*** DATA TO USE ***
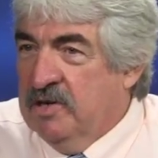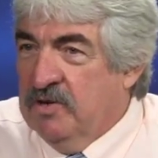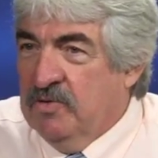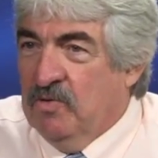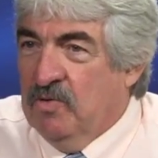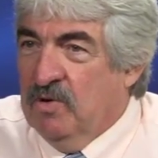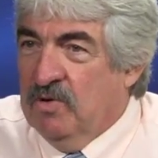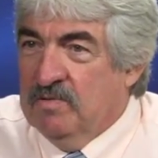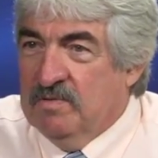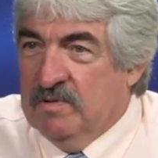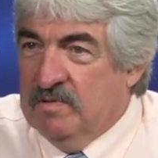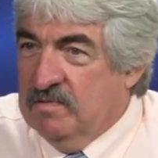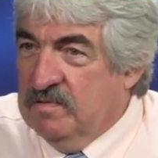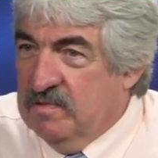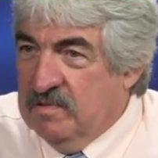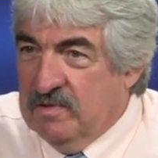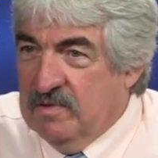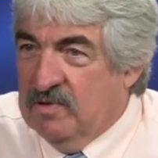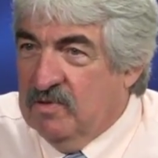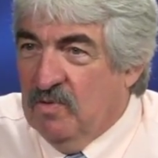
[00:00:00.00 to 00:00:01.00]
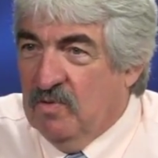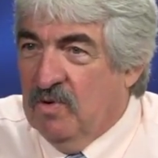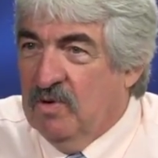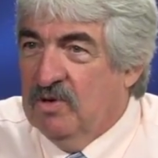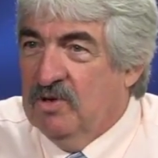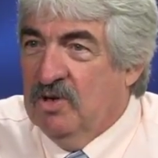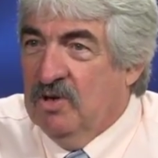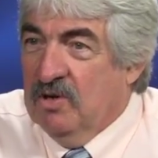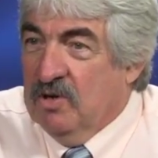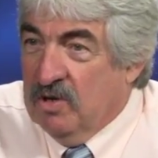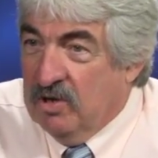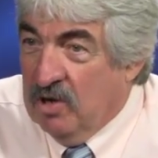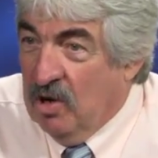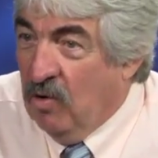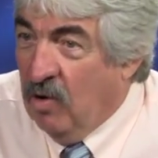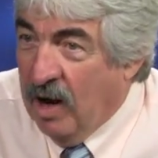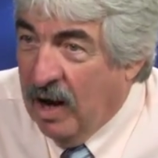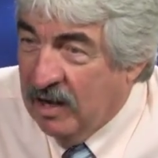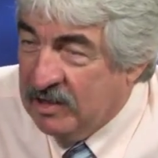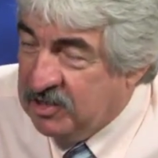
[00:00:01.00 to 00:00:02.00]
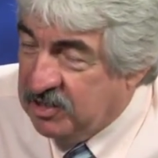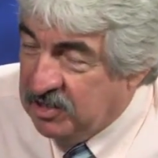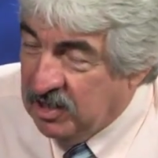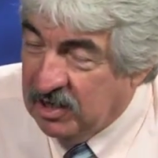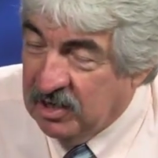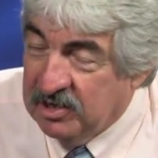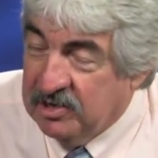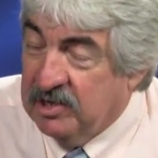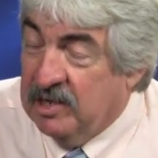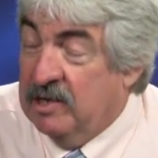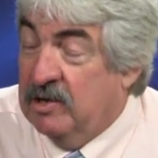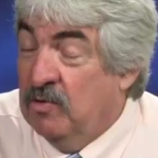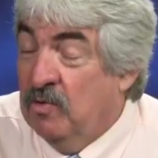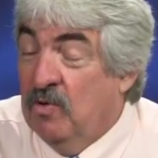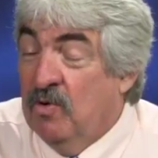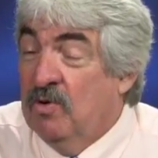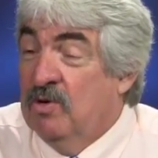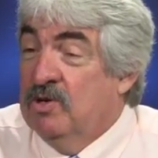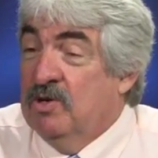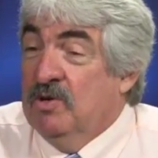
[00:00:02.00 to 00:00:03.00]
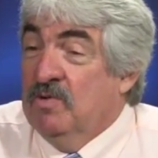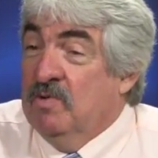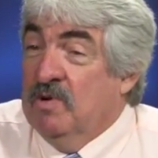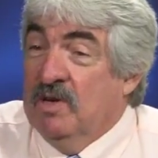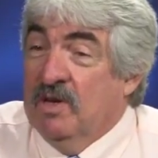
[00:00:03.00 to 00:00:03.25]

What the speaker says: toward you. No hostility toward you when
*** End of DATA TO USE ***
Nothing but the lines from the one containing "[00:00:02.00 to 00:00:03.00]" through the last line of the records above should appear, each repeated exactly, with no pictures.

[00:00:02.00 to 00:00:03.00]
[00:00:03.00 to 00:00:03.25]

What the speaker says: toward you. No hostility toward you when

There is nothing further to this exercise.